▸ Material for the task
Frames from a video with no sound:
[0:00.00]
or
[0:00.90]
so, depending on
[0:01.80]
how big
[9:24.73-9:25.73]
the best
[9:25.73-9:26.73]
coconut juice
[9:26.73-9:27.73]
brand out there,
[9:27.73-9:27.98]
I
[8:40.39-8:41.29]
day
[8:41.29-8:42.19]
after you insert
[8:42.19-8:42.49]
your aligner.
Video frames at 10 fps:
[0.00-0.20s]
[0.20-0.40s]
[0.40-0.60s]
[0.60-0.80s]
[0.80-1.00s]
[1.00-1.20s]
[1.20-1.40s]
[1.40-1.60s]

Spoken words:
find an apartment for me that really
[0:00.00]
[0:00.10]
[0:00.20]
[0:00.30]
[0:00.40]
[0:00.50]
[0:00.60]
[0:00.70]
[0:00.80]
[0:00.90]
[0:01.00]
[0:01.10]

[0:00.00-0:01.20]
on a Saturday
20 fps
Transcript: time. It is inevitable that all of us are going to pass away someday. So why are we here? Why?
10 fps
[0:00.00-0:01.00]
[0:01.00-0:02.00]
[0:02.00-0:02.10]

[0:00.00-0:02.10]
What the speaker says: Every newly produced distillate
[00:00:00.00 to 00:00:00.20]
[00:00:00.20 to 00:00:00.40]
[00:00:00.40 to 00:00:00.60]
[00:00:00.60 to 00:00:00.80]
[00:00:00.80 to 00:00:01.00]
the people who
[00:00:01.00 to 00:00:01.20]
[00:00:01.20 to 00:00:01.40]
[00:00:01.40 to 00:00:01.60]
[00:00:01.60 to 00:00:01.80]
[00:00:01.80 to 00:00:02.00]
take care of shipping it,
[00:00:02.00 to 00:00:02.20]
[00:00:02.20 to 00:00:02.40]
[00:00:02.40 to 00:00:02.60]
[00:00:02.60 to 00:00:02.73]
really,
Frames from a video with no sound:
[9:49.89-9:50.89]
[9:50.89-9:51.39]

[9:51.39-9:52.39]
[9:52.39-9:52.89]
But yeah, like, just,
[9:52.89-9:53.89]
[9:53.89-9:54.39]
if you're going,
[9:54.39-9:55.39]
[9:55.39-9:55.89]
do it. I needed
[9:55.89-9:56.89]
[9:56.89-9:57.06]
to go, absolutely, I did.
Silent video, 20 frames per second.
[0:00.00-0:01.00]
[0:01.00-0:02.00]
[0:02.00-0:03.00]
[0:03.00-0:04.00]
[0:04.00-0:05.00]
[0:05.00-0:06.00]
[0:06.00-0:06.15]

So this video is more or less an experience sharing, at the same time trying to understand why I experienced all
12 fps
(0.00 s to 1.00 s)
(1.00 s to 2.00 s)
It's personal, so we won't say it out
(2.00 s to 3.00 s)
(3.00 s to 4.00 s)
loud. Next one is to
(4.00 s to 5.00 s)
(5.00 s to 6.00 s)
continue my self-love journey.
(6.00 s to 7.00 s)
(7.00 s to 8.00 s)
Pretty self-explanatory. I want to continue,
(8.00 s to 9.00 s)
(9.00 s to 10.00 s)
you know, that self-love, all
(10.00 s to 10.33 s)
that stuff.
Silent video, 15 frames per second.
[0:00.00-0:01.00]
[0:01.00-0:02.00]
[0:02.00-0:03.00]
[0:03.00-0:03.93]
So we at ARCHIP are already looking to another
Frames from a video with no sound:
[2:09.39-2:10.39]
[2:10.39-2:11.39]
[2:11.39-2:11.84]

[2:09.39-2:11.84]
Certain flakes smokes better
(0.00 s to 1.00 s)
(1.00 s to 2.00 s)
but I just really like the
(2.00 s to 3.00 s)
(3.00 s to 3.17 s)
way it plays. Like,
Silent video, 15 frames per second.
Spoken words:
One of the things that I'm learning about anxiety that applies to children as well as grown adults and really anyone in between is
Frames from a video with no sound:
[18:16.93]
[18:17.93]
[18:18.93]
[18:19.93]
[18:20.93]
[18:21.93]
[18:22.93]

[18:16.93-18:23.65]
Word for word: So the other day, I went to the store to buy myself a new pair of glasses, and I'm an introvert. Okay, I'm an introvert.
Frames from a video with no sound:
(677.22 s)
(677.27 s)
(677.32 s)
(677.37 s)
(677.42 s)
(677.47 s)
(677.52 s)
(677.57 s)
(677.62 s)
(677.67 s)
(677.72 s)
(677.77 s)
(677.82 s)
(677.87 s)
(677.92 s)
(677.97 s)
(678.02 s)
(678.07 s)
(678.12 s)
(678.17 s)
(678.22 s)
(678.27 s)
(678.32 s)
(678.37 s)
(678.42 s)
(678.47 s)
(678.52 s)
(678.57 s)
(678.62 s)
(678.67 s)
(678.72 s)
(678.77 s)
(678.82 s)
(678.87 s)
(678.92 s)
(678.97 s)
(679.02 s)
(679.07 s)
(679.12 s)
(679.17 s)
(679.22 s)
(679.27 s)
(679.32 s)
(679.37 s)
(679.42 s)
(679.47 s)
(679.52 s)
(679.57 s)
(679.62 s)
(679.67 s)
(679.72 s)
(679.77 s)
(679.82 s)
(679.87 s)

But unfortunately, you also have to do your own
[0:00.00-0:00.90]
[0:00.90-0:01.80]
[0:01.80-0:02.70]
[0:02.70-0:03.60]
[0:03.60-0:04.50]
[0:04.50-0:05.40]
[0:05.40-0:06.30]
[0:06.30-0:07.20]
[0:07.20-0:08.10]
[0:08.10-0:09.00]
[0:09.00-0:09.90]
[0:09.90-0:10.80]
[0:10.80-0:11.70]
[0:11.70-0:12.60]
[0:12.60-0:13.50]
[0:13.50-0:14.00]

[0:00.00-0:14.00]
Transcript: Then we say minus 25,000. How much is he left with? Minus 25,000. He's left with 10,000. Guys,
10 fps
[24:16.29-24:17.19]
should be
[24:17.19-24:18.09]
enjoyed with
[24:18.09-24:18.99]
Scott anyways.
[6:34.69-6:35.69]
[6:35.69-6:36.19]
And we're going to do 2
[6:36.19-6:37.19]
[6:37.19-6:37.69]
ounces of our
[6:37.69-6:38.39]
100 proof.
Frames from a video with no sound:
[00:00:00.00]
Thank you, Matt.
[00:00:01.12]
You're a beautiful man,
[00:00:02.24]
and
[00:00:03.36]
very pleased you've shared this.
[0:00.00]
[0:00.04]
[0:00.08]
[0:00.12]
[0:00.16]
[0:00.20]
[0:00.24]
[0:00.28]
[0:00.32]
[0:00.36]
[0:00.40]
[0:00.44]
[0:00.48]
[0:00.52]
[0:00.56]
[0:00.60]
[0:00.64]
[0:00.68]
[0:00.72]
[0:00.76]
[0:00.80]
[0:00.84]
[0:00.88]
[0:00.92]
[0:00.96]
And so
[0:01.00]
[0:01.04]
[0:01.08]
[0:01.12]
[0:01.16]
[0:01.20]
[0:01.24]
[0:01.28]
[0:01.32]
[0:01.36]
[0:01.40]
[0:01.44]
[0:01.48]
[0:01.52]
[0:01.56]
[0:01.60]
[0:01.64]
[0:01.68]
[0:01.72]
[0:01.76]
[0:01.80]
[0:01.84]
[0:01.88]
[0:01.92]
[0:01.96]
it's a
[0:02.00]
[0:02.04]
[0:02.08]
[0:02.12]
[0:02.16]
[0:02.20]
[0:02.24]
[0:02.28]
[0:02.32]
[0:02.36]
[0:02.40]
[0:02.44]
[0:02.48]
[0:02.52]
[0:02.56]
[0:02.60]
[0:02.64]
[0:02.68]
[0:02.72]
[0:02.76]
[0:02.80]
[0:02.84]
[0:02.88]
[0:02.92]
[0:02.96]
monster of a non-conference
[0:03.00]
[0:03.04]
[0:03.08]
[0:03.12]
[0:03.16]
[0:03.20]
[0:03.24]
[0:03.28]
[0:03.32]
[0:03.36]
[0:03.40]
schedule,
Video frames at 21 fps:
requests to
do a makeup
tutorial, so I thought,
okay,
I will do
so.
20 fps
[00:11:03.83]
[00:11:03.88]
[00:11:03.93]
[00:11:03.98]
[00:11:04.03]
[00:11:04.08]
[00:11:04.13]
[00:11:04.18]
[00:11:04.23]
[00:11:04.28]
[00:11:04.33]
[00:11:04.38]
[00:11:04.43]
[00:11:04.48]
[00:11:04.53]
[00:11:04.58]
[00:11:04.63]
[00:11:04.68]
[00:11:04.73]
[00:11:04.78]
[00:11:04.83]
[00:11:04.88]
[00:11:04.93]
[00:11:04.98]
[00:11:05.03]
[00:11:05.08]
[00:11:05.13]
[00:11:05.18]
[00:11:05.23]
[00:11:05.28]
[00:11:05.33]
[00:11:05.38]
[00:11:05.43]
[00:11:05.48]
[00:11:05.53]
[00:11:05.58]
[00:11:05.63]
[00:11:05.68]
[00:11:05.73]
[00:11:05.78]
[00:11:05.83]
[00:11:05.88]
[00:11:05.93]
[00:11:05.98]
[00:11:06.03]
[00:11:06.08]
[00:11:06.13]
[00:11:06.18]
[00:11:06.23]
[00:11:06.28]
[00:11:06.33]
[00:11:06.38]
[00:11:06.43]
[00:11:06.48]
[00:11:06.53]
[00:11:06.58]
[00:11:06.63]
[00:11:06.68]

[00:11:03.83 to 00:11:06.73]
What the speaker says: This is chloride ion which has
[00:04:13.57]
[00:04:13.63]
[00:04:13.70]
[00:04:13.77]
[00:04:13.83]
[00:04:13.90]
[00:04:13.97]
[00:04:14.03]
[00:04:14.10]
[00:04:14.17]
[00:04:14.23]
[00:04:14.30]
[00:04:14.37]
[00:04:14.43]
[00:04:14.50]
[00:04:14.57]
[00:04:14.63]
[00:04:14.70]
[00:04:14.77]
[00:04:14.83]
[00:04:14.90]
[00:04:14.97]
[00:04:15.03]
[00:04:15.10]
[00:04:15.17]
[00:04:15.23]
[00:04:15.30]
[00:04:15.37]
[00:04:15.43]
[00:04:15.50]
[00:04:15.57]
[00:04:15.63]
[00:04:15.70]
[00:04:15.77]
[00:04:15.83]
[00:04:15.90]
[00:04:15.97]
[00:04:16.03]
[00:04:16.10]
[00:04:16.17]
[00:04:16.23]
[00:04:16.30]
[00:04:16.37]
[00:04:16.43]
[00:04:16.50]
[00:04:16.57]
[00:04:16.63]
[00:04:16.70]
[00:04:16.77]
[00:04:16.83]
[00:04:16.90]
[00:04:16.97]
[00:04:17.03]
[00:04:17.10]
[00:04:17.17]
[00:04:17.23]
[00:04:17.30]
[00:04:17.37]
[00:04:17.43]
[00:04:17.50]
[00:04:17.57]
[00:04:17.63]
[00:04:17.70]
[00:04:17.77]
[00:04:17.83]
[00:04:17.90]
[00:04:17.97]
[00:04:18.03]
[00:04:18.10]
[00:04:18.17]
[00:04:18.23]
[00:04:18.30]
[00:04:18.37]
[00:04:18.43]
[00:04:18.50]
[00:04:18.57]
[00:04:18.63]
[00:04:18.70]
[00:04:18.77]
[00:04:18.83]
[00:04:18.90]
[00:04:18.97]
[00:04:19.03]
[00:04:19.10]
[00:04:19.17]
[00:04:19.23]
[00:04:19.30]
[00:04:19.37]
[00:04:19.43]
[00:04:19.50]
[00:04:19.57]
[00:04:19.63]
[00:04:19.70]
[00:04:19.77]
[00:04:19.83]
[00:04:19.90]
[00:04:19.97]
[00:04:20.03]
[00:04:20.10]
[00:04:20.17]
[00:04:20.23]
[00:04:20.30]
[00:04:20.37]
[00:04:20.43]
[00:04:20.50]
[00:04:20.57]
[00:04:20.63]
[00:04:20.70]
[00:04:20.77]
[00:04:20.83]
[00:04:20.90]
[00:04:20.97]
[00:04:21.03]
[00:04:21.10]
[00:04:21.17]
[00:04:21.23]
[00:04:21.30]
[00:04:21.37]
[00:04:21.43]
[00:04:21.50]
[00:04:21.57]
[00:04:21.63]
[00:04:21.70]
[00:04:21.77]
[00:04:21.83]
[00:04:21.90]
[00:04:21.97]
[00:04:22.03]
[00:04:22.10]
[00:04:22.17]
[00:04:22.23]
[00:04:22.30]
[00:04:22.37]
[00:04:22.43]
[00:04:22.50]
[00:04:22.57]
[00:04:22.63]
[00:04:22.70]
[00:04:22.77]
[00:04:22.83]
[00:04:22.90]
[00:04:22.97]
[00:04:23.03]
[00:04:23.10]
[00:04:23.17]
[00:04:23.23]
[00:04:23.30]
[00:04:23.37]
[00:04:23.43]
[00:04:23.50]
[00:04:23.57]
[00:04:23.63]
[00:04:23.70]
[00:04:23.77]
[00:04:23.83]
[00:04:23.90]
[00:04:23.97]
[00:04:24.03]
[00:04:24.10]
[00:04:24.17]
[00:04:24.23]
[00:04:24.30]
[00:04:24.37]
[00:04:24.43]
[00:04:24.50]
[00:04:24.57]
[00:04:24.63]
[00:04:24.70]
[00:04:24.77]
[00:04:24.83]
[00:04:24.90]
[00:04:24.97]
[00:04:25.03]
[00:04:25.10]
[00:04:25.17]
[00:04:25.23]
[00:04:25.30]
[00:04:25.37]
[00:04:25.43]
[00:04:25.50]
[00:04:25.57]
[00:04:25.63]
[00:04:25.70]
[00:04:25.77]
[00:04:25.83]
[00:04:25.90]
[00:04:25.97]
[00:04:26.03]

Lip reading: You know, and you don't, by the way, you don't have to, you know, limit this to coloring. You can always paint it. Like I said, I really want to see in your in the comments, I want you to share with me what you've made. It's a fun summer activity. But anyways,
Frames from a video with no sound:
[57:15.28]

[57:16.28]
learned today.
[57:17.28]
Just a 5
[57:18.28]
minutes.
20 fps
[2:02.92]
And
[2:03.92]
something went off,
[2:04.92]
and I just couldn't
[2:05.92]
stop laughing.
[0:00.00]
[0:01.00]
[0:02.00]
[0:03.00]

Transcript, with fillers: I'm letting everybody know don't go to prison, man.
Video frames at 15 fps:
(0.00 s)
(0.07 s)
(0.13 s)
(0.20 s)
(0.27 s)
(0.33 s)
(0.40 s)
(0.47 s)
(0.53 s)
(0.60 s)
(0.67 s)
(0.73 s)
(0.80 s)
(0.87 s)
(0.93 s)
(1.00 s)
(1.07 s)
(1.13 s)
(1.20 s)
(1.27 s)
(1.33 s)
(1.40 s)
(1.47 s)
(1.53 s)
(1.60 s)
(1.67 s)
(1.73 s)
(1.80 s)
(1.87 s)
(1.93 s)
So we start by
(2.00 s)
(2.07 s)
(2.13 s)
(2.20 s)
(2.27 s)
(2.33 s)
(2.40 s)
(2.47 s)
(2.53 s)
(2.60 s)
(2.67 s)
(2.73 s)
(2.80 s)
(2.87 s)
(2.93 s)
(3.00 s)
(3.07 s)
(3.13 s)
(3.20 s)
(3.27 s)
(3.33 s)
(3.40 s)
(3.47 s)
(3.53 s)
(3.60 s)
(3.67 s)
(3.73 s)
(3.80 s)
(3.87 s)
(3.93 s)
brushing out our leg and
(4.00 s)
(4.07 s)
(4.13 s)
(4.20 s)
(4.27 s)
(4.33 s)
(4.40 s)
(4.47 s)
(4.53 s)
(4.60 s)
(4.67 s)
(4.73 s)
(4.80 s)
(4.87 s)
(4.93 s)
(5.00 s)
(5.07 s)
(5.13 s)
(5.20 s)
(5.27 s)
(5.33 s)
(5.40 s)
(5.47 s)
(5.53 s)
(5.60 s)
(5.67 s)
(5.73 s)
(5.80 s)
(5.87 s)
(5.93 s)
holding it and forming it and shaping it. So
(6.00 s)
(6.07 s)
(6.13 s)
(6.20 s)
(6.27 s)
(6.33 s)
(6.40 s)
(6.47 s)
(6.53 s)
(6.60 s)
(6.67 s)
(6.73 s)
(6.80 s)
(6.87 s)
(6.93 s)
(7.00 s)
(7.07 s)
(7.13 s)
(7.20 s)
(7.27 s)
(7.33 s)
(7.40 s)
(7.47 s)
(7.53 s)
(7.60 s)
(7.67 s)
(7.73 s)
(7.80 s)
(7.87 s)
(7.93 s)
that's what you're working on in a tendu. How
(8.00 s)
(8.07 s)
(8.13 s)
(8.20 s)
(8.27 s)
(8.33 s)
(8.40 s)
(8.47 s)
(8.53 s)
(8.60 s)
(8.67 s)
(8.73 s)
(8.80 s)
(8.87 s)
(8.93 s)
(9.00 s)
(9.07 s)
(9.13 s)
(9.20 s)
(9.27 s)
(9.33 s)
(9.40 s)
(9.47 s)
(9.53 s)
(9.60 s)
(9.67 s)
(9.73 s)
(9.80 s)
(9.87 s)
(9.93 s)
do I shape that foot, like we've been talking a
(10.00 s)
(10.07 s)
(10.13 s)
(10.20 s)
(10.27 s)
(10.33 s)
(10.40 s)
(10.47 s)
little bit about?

▸ Directions
Which of the lines in the data contain the string "Transcript"? Return each one.

▸ Response area
Transcript: time. It is inevitable that all of us are going to pass away someday. So why are we here? Why?
Transcript: Then we say minus 25,000. How much is he left with? Minus 25,000. He's left with 10,000. Guys,
Transcript, with fillers: I'm letting everybody know don't go to prison, man.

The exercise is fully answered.